• DATA FOR THE TASK:

= = = = =

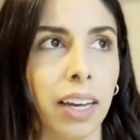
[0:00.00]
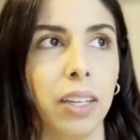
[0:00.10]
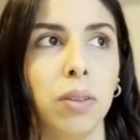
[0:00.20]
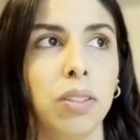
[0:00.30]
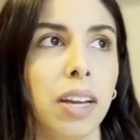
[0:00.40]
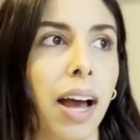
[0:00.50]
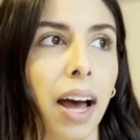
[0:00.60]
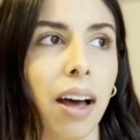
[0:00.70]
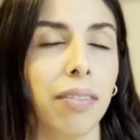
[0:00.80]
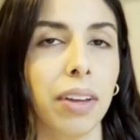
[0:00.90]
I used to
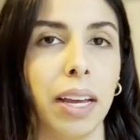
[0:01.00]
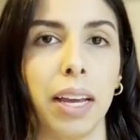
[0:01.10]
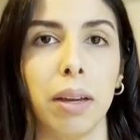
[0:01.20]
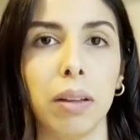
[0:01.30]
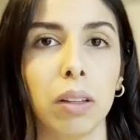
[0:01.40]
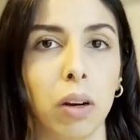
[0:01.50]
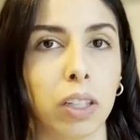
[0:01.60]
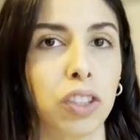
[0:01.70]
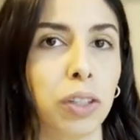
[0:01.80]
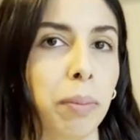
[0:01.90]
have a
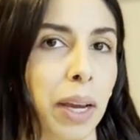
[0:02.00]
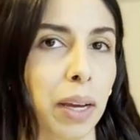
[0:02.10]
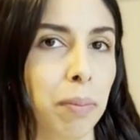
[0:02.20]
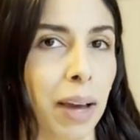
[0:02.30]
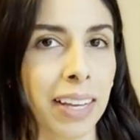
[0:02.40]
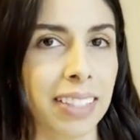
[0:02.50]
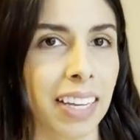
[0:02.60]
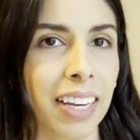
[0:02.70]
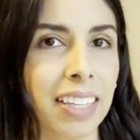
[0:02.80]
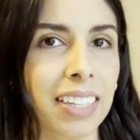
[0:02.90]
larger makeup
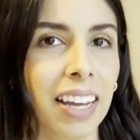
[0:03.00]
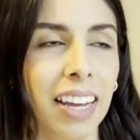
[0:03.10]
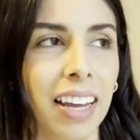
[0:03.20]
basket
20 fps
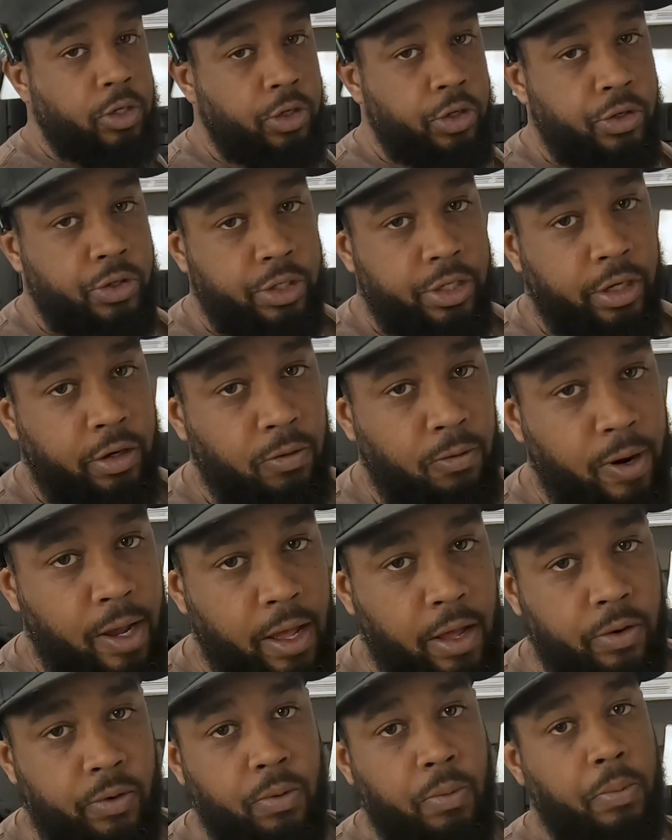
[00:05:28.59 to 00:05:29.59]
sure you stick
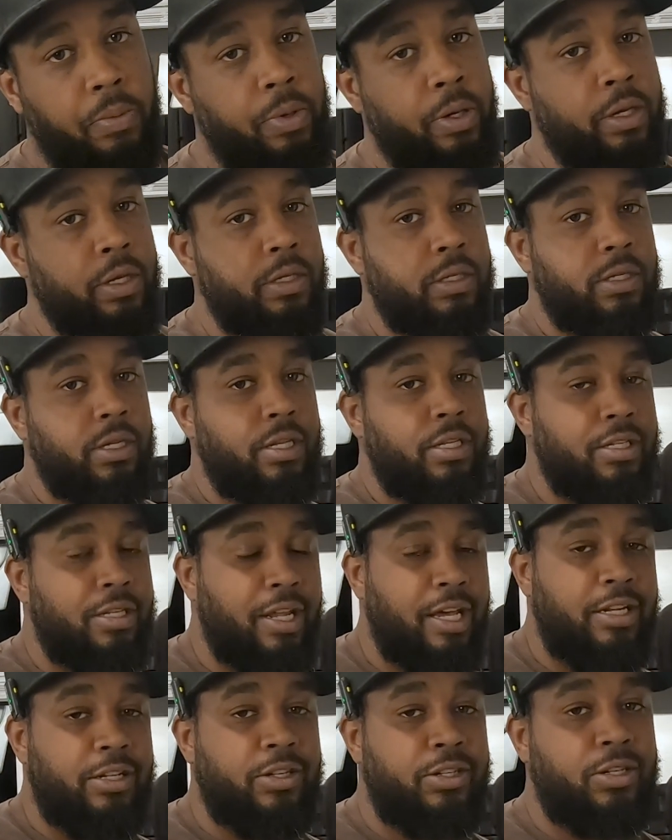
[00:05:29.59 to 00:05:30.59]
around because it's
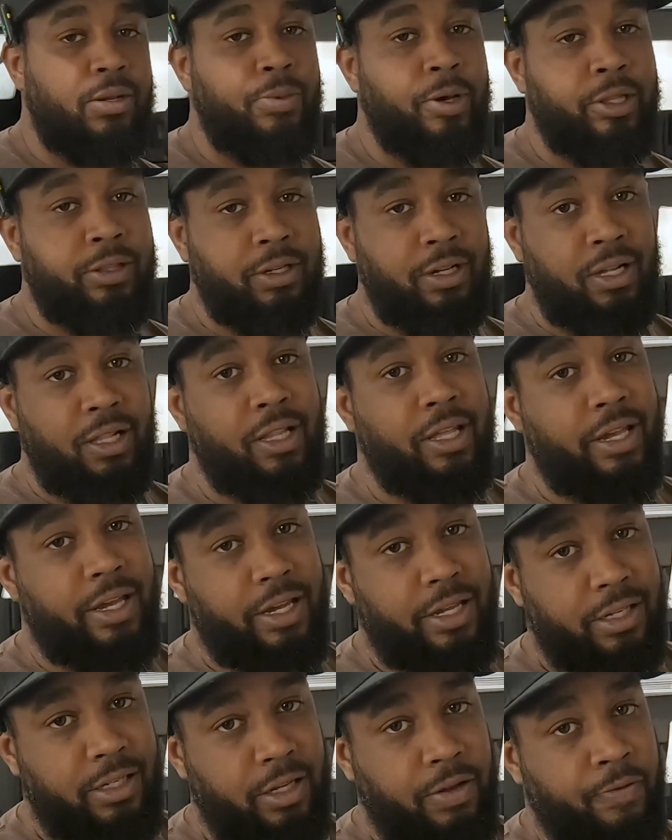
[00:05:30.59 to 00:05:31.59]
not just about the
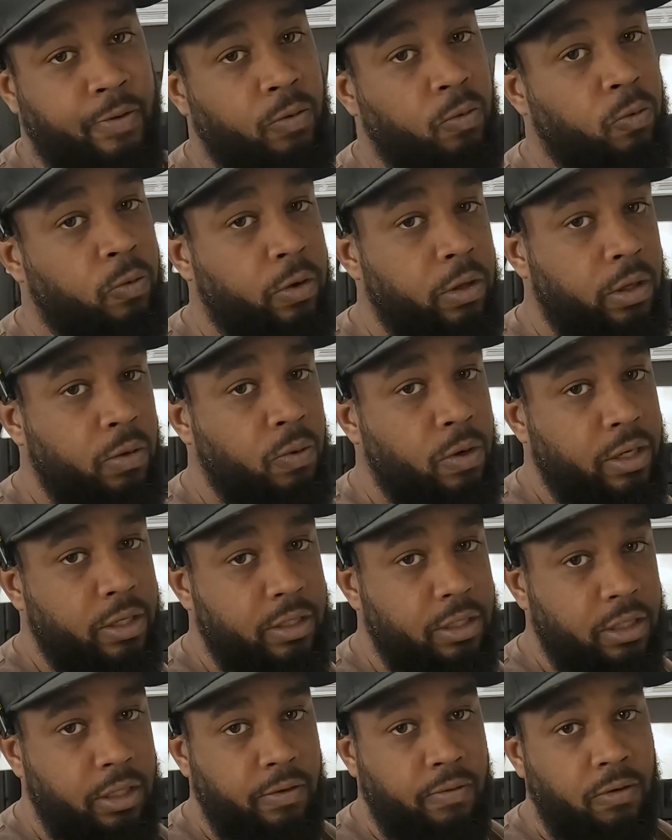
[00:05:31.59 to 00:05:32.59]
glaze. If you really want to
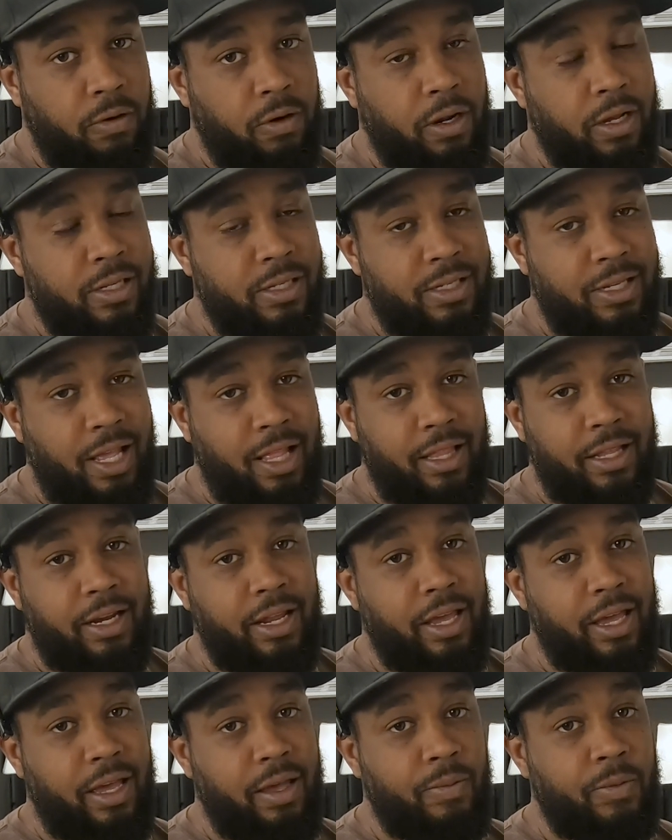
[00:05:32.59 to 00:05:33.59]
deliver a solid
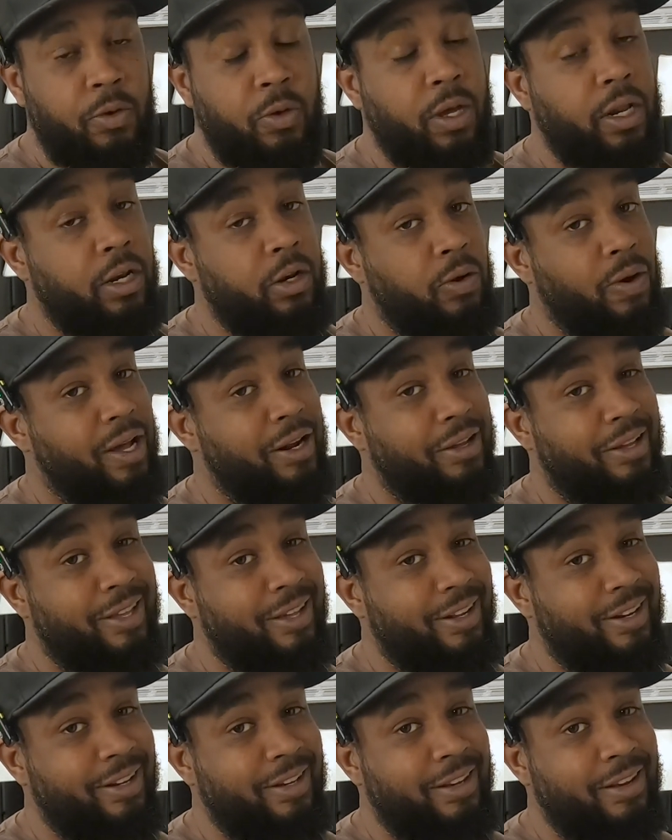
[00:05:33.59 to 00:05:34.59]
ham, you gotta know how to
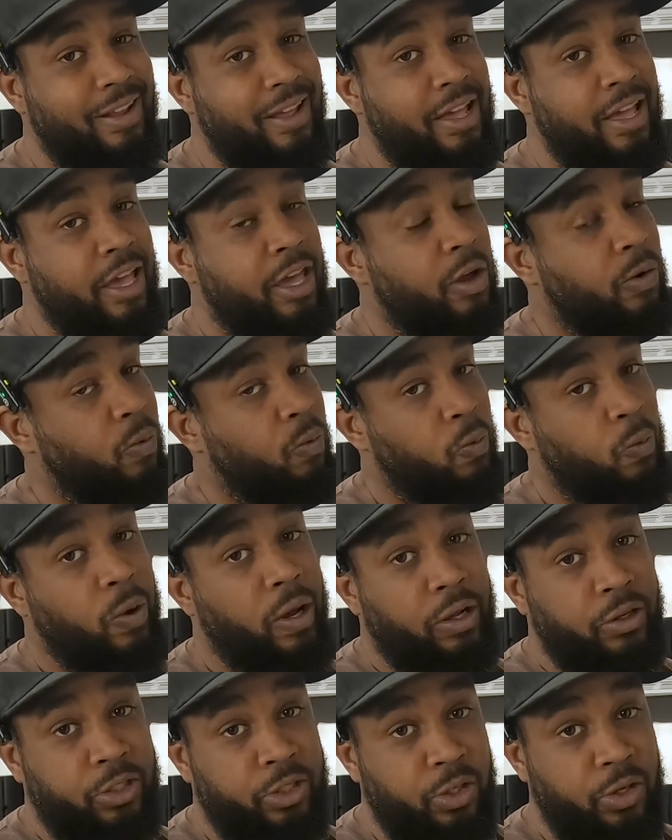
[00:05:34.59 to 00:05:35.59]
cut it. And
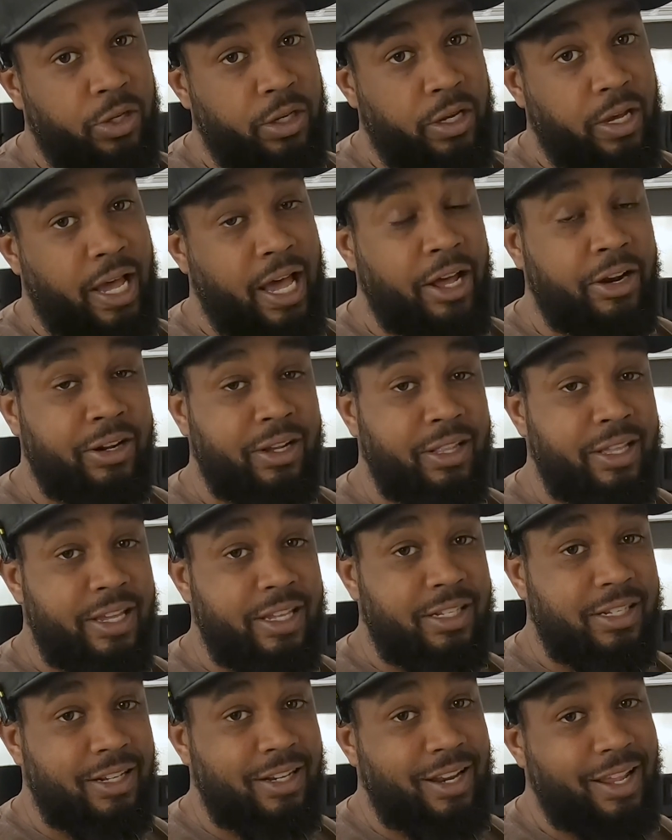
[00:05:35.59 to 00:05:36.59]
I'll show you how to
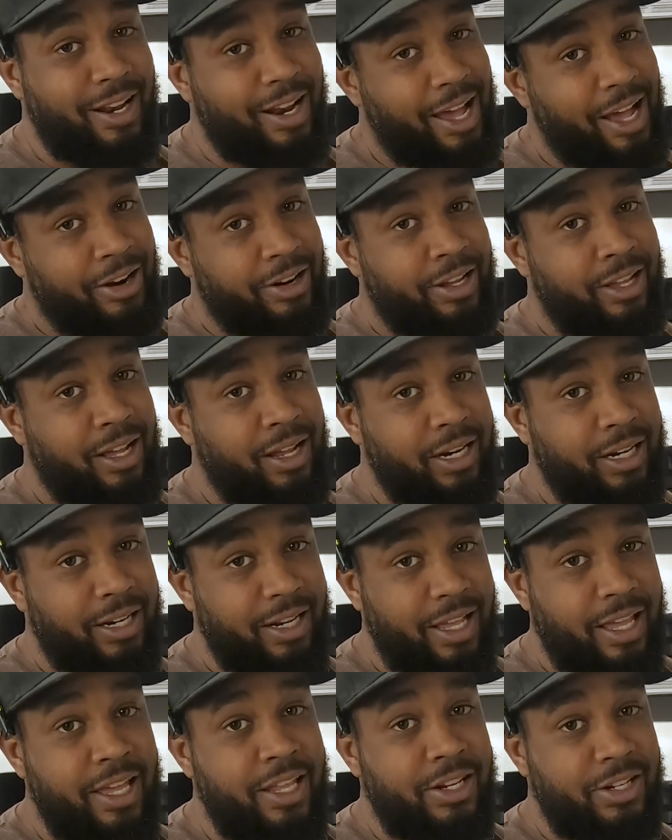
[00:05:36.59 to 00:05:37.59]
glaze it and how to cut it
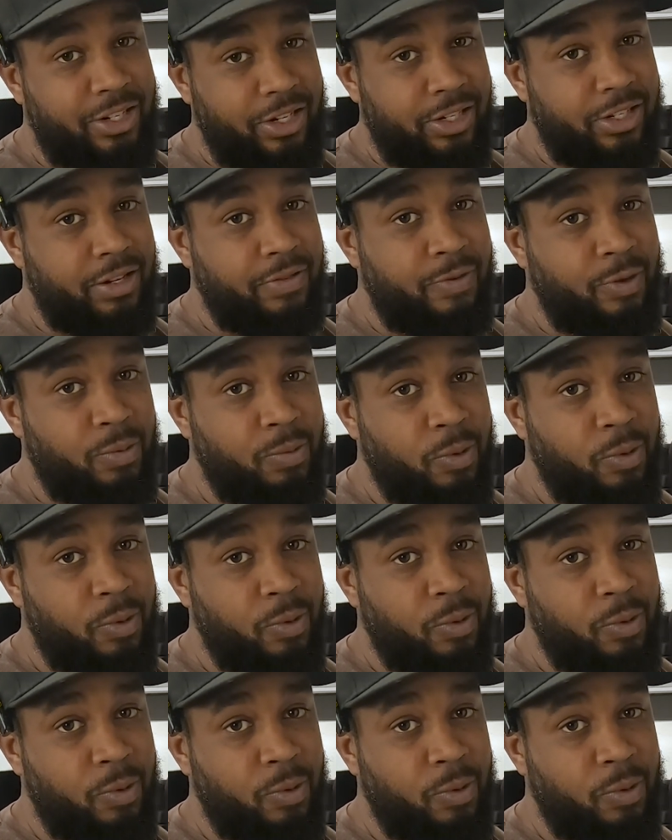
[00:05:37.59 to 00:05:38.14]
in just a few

= = = = =

• AIM OF THE EXERCISE:
Return each record exactly as given, excluding any image.

• EXERCISE OUTPUT:
[0:00.00]
[0:00.10]
[0:00.20]
[0:00.30]
[0:00.40]
[0:00.50]
[0:00.60]
[0:00.70]
[0:00.80]
[0:00.90]
I used to
[0:01.00]
[0:01.10]
[0:01.20]
[0:01.30]
[0:01.40]
[0:01.50]
[0:01.60]
[0:01.70]
[0:01.80]
[0:01.90]
have a
[0:02.00]
[0:02.10]
[0:02.20]
[0:02.30]
[0:02.40]
[0:02.50]
[0:02.60]
[0:02.70]
[0:02.80]
[0:02.90]
larger makeup
[0:03.00]
[0:03.10]
[0:03.20]
basket
20 fps
[00:05:28.59 to 00:05:29.59]
sure you stick
[00:05:29.59 to 00:05:30.59]
around because it's
[00:05:30.59 to 00:05:31.59]
not just about the
[00:05:31.59 to 00:05:32.59]
glaze. If you really want to
[00:05:32.59 to 00:05:33.59]
deliver a solid
[00:05:33.59 to 00:05:34.59]
ham, you gotta know how to
[00:05:34.59 to 00:05:35.59]
cut it. And
[00:05:35.59 to 00:05:36.59]
I'll show you how to
[00:05:36.59 to 00:05:37.59]
glaze it and how to cut it
[00:05:37.59 to 00:05:38.14]
in just a few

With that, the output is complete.